CEOs, particularly within SMEs often face the challenge of sourcing a new Finance Director to lead their organisation's finance function. Quite often, the CEO will have limited prior experience of hiring such individuals which can result in a less calculated approach and in some cases, the wrong appointment.

To avoid potential issues, there are three key areas which CEOs would do well to carefully consider prior to launching a campaign to bring on board a new CFO. These areas address factors that need to be determined before writing any kind of job description or executing a search process.

We can split these factors into three important questions the CEO must ask themselves and gain answers to before beginning the recruitment of a new Finance Director.

They are as follows:

– What kind of CEO am I?
– What are the important financial management objectives of the business?
– What type of expertise does the CFO need to bring?

The first question is possibly the most critical and requires the CEO to be self-aware and realistic before setting the hiring agenda. If we examine the SME sector, the CEO is usually either an entrepreneur or a highly sales-driven leader whose success has been partly driven by a highly autonomous and decisive approach. These types of CEO have to evaluate their own preferred working style and firstly ask whether they really desire and are truly able to work with a CFO as a strategic business partner.

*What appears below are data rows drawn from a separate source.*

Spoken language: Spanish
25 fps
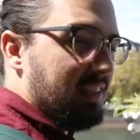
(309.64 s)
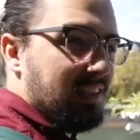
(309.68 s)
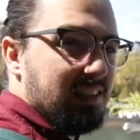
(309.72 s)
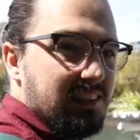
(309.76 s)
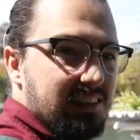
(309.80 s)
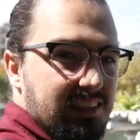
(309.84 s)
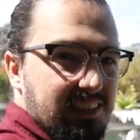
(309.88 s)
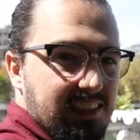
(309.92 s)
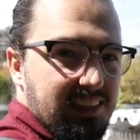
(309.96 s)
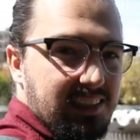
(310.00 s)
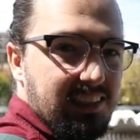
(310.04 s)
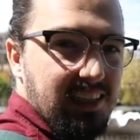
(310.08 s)

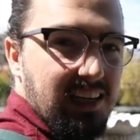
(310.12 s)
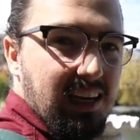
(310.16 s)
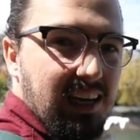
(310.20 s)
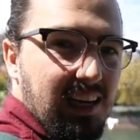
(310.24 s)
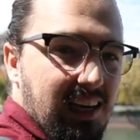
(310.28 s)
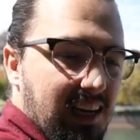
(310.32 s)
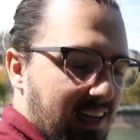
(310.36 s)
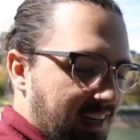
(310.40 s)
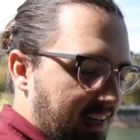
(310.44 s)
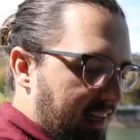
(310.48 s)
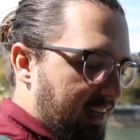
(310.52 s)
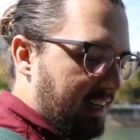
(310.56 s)
y tiene
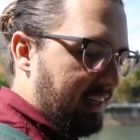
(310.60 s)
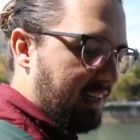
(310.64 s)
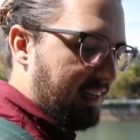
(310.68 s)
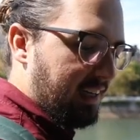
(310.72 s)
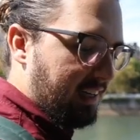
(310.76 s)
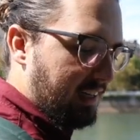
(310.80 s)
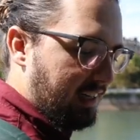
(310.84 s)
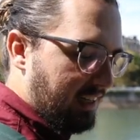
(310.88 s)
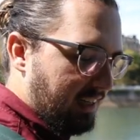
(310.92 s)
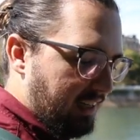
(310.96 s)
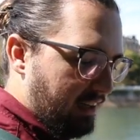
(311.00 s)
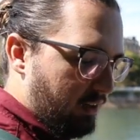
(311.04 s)
la,
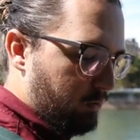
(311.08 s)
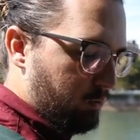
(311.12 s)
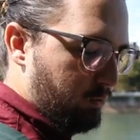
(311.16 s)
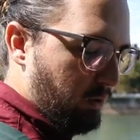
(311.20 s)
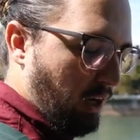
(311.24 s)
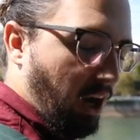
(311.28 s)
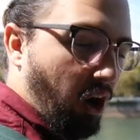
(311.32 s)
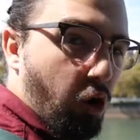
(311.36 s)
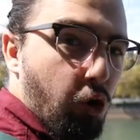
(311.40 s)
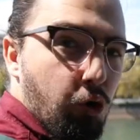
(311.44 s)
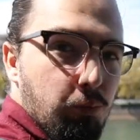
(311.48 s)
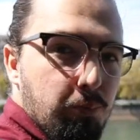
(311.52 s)

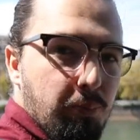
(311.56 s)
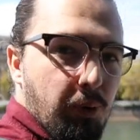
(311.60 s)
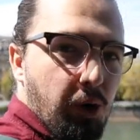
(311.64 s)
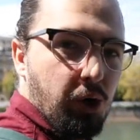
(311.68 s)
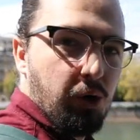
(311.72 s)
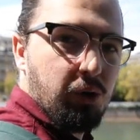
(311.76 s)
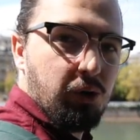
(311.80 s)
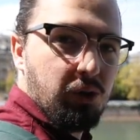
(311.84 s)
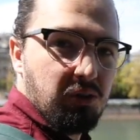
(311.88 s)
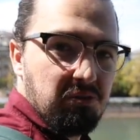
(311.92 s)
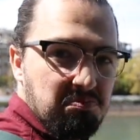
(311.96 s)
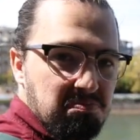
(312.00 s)
una
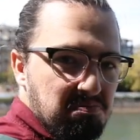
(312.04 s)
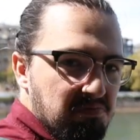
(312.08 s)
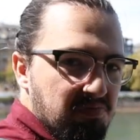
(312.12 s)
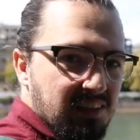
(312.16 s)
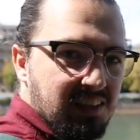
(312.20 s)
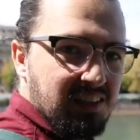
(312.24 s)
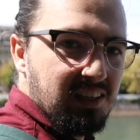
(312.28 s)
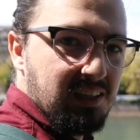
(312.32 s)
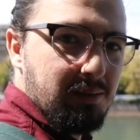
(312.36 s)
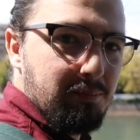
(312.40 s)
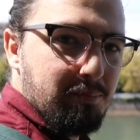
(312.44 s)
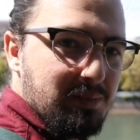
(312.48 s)
GoPro
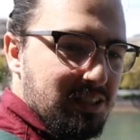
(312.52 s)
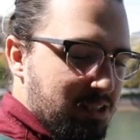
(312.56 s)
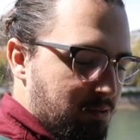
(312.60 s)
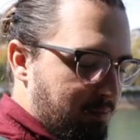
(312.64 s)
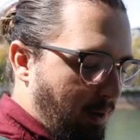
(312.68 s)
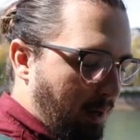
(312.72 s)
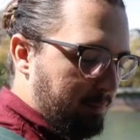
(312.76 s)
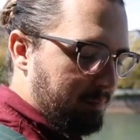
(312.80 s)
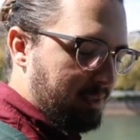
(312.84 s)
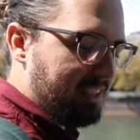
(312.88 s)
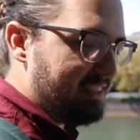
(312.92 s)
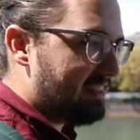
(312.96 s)

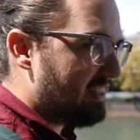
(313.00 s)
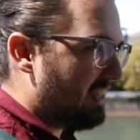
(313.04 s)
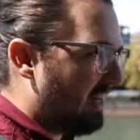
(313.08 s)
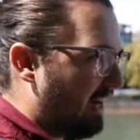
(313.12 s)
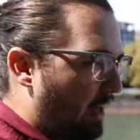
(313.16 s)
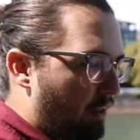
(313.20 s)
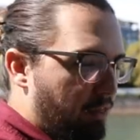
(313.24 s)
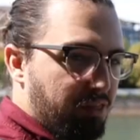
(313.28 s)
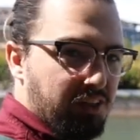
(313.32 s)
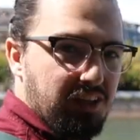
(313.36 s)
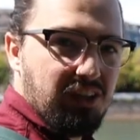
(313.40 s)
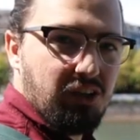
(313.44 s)
mismamente,
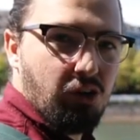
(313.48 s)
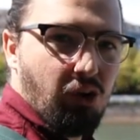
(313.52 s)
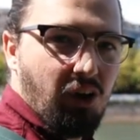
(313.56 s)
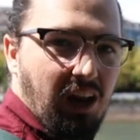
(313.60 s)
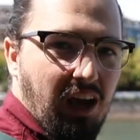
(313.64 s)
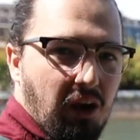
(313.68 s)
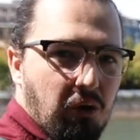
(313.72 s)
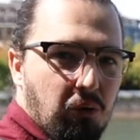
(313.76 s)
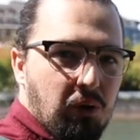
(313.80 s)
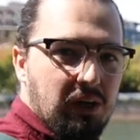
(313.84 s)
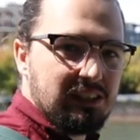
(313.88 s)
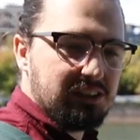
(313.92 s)
la 5,
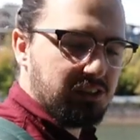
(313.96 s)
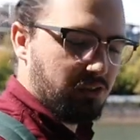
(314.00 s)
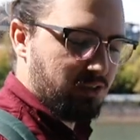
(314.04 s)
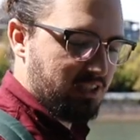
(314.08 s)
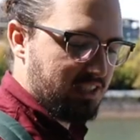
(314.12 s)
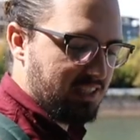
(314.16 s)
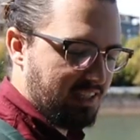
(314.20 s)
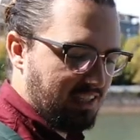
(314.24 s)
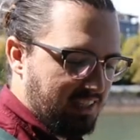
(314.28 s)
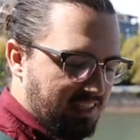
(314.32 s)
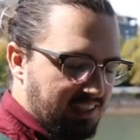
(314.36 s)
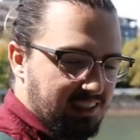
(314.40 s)
la 4,
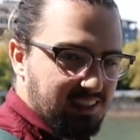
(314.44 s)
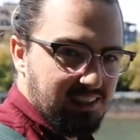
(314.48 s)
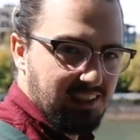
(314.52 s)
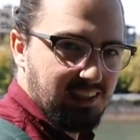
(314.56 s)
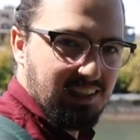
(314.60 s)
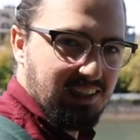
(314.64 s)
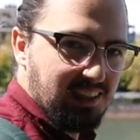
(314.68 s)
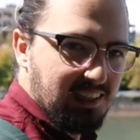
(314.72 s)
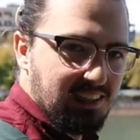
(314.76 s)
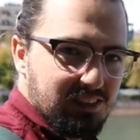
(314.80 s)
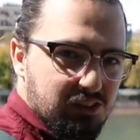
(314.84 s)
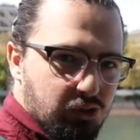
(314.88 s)
es que
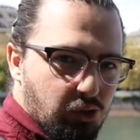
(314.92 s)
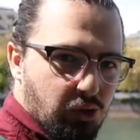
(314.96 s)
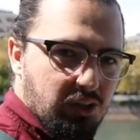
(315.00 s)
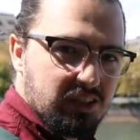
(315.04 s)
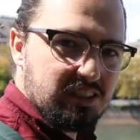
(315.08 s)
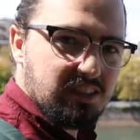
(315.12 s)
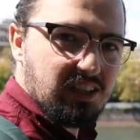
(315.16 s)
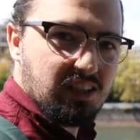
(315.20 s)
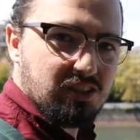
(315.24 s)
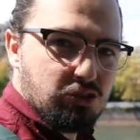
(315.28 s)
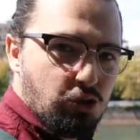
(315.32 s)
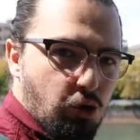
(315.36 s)

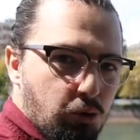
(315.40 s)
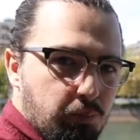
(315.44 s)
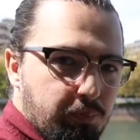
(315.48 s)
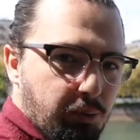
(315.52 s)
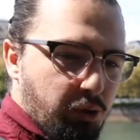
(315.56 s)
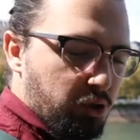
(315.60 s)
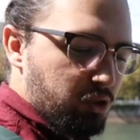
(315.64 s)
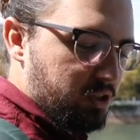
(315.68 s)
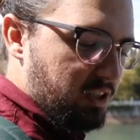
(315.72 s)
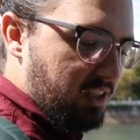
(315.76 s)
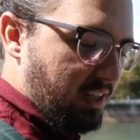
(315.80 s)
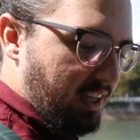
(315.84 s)
todas esas
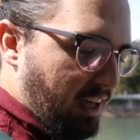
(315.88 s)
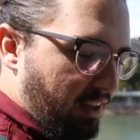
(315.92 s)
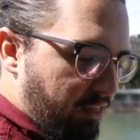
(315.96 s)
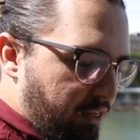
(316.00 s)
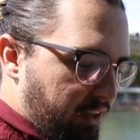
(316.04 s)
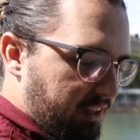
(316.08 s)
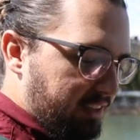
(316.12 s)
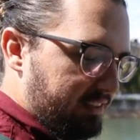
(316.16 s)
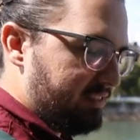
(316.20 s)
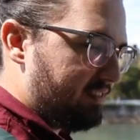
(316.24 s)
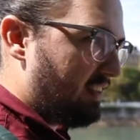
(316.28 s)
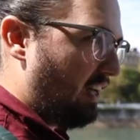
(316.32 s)
GoPros te
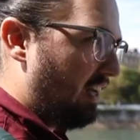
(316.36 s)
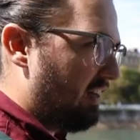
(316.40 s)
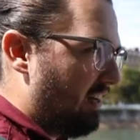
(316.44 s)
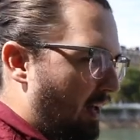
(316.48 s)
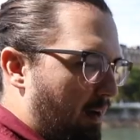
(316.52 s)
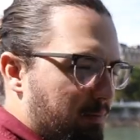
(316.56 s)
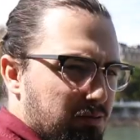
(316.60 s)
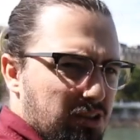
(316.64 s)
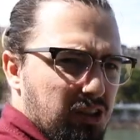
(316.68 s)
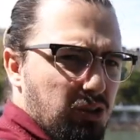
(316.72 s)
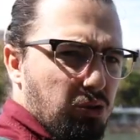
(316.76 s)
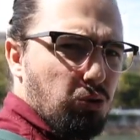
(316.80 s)
hacen
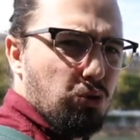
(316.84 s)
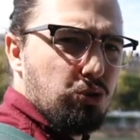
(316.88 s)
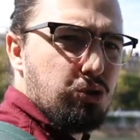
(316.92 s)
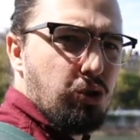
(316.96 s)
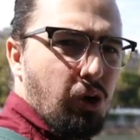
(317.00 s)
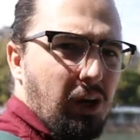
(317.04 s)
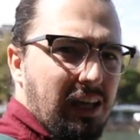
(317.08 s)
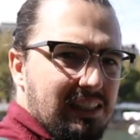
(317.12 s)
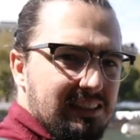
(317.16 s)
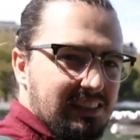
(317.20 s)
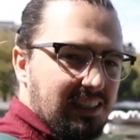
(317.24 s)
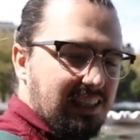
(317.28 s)
timelapse,
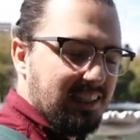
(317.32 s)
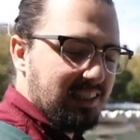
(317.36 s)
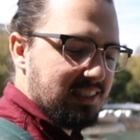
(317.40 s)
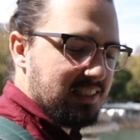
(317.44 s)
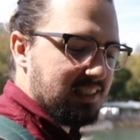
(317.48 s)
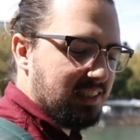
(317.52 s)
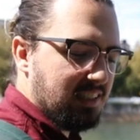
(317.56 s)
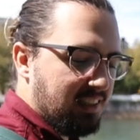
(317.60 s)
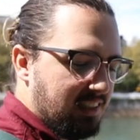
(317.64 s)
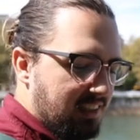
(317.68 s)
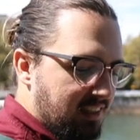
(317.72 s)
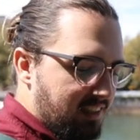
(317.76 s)
incluso la 3.
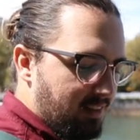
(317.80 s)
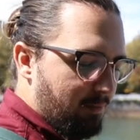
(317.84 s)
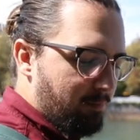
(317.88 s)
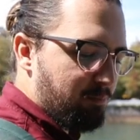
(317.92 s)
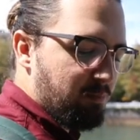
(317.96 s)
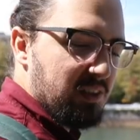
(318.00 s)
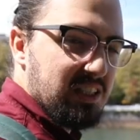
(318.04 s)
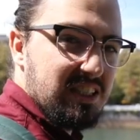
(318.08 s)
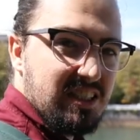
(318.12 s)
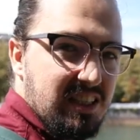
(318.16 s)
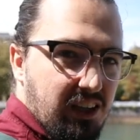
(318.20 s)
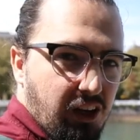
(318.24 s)

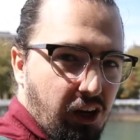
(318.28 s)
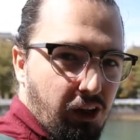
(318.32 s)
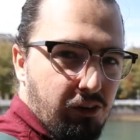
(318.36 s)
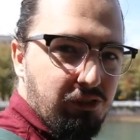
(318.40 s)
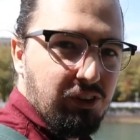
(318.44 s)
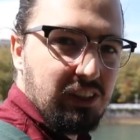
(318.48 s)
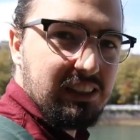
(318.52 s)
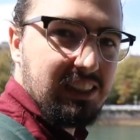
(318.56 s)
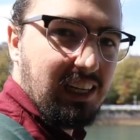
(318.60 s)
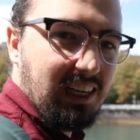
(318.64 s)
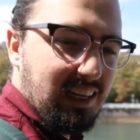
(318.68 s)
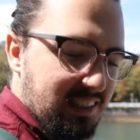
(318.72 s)
Es que no hace
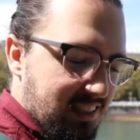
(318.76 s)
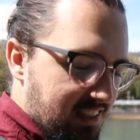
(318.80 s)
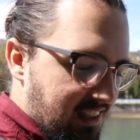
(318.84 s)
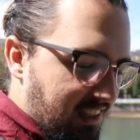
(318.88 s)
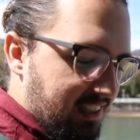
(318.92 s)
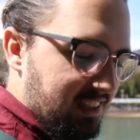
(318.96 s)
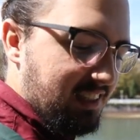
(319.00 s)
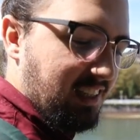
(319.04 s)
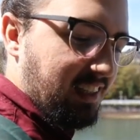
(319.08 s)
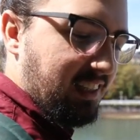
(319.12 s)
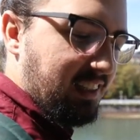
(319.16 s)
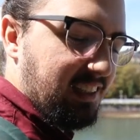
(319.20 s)
falta
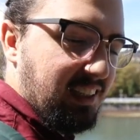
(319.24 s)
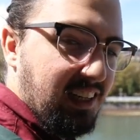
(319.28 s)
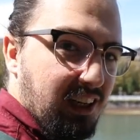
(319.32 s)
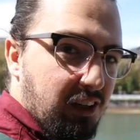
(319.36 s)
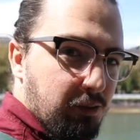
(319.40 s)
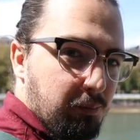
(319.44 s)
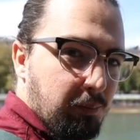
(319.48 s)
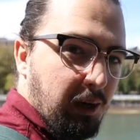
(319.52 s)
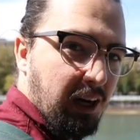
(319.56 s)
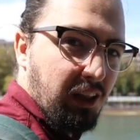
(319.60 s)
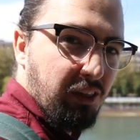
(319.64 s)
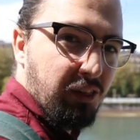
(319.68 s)
gastarse
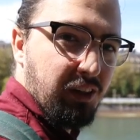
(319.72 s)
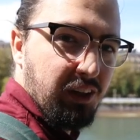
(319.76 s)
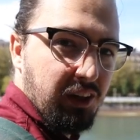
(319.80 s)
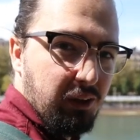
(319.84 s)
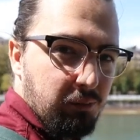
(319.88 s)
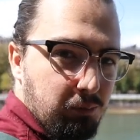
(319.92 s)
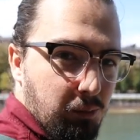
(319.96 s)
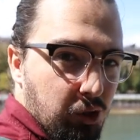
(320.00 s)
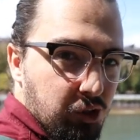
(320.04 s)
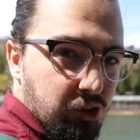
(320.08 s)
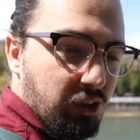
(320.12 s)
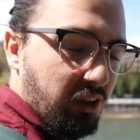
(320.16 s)
dinero para hacer
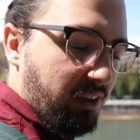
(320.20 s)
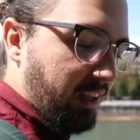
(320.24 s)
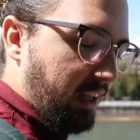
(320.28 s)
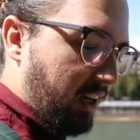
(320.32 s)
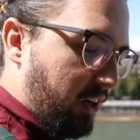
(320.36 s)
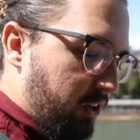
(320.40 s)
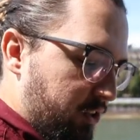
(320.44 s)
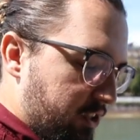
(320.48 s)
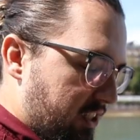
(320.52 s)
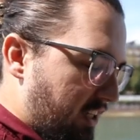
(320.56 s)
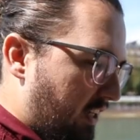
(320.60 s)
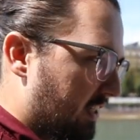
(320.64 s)
un montón de
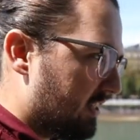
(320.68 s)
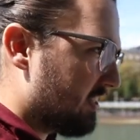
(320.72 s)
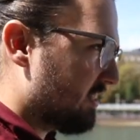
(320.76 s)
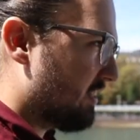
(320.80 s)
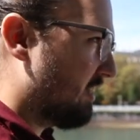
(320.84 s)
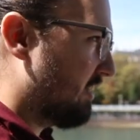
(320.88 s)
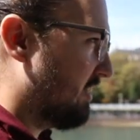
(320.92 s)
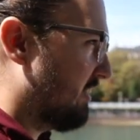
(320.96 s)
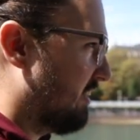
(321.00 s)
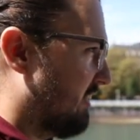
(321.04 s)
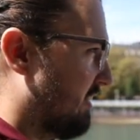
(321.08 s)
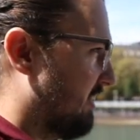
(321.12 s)
cosas.
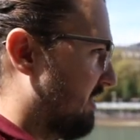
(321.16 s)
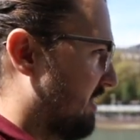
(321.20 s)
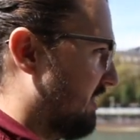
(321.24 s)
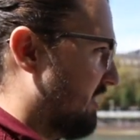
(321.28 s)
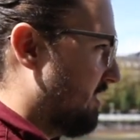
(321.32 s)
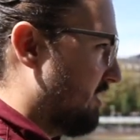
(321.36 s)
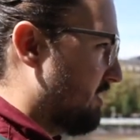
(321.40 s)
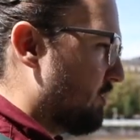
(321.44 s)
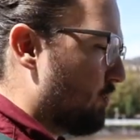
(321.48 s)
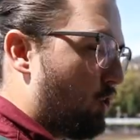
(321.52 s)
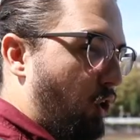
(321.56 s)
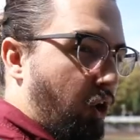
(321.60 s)

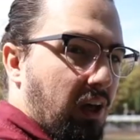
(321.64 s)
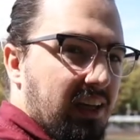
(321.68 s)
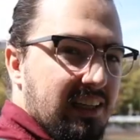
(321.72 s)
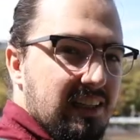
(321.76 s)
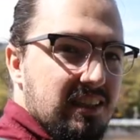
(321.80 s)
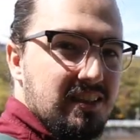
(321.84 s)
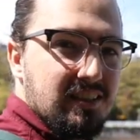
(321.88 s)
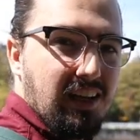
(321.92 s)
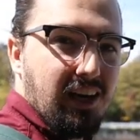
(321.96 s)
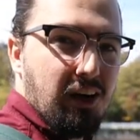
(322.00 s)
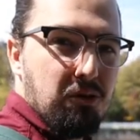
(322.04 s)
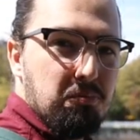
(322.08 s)
Solo hay que
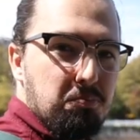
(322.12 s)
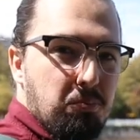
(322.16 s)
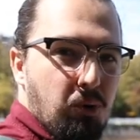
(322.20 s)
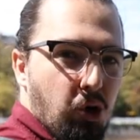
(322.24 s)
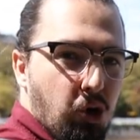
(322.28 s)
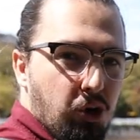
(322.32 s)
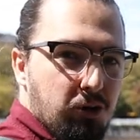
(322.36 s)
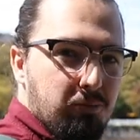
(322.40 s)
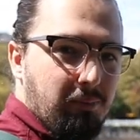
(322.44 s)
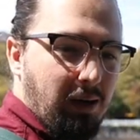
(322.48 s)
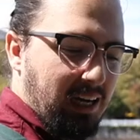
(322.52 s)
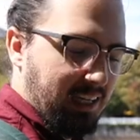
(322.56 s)
echarle un
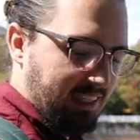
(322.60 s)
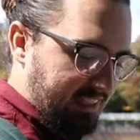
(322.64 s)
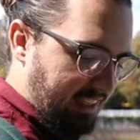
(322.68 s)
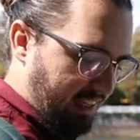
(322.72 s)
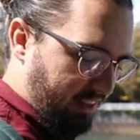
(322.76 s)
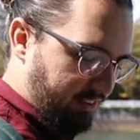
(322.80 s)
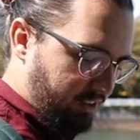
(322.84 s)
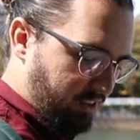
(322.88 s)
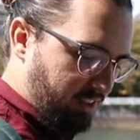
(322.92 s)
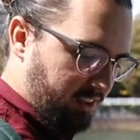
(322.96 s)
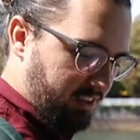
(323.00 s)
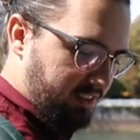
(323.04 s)
poco de
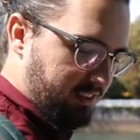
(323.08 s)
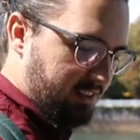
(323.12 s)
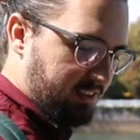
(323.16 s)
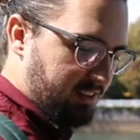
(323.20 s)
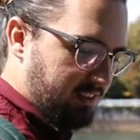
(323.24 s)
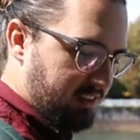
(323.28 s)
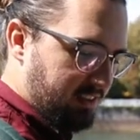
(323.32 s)
imaginación.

The CEO needs to be honest in their self-appraisal to determine whether they have the flexibility of approach to accommodate working in partnership with someone, even as a right-hand person or do they best work with a finance director in the background. This is fundamental to determining the profile of Finance leader that will best fit with the Board – either someone who is content to run the finance function at a distance or alternatively, a finance leader who is used to working closely with a CEO, helping formulate, implement and drive the strategic direction of the business. A common mistake which unfortunately occurs is where a CEO believes that the right idea is to recruit a real partner but frustrates the new CFO by not converting that idea into reality.

The second question is crucial as the appointment of a CFO should be considered within the context of a realistic understanding of the key aspects of financial management which the CFO will need to support across the business. This requires an understanding of where the finance function is today and what the key projects and milestones are for both business and financial management across the organisation tomorrow.

There are various business and financial issues that could impact the profile of Finance Director a business requires. For example, does the organisation have strong accounting, process and controls allowing for effective reporting and governance or is this a key challenge for the incoming CFO to optimise and fix? Perhaps the business has a trade-sale or IPO-led exit in mind so there might be a requirement for a CFO who can prepare the business for due diligence or a listing. In private equity, a principal task for the CFO is to manage the debt structure and provide detailed, consistent information to the PE stakeholders so does prior private equity expertise then become a priority? A company could also be looking to acquire or divest and again, the CFO profile may need to reflect this expertise. It is therefore critical that before conducting an exercise to source new finance leaders, these wider considerations are carefully assessed and a comprehensive understanding of potential challenges and projects that face an incoming CFO is formed.

The last question of the three is a natural progression from the second point as once business objectives (both current, mid and long-term) are recognised, the type of CFO the business really needs can be identified more precisely. Organisations who approach the market with a generic requirement for a CFO will invariably attract less suitable options than those who have determined the key business objectives and matched those with the requisite skills required by the incoming CFO in order to help achieve their targets.

This is an important caveat as organisations can sometimes fail to differentiate between different types of CFO profiles and must recognise that whilst CFOs generally have broad skills they usually demonstrate real strengths in key areas rather than across every possible sub-set of finance. For example, whilst the business may have some clear strategic ambitions e.g. M&A and therefore look to appoint a Finance Director with that expertise, if they have failed to recognise that the financial systems and processes need an urgent and wholesale transformation, they could conceivably hire a strategic CFO who does not have experience or doesn’t really wish to be involved in back-office projects, thereby limiting the success of the hire.

Of course, there are many additional things to consider as part of any hiring process including personality profile/cultural fit and sector expertise but these three questions form an effective starting point to ensure the right approach is taken for business-critical finance leadership appointments.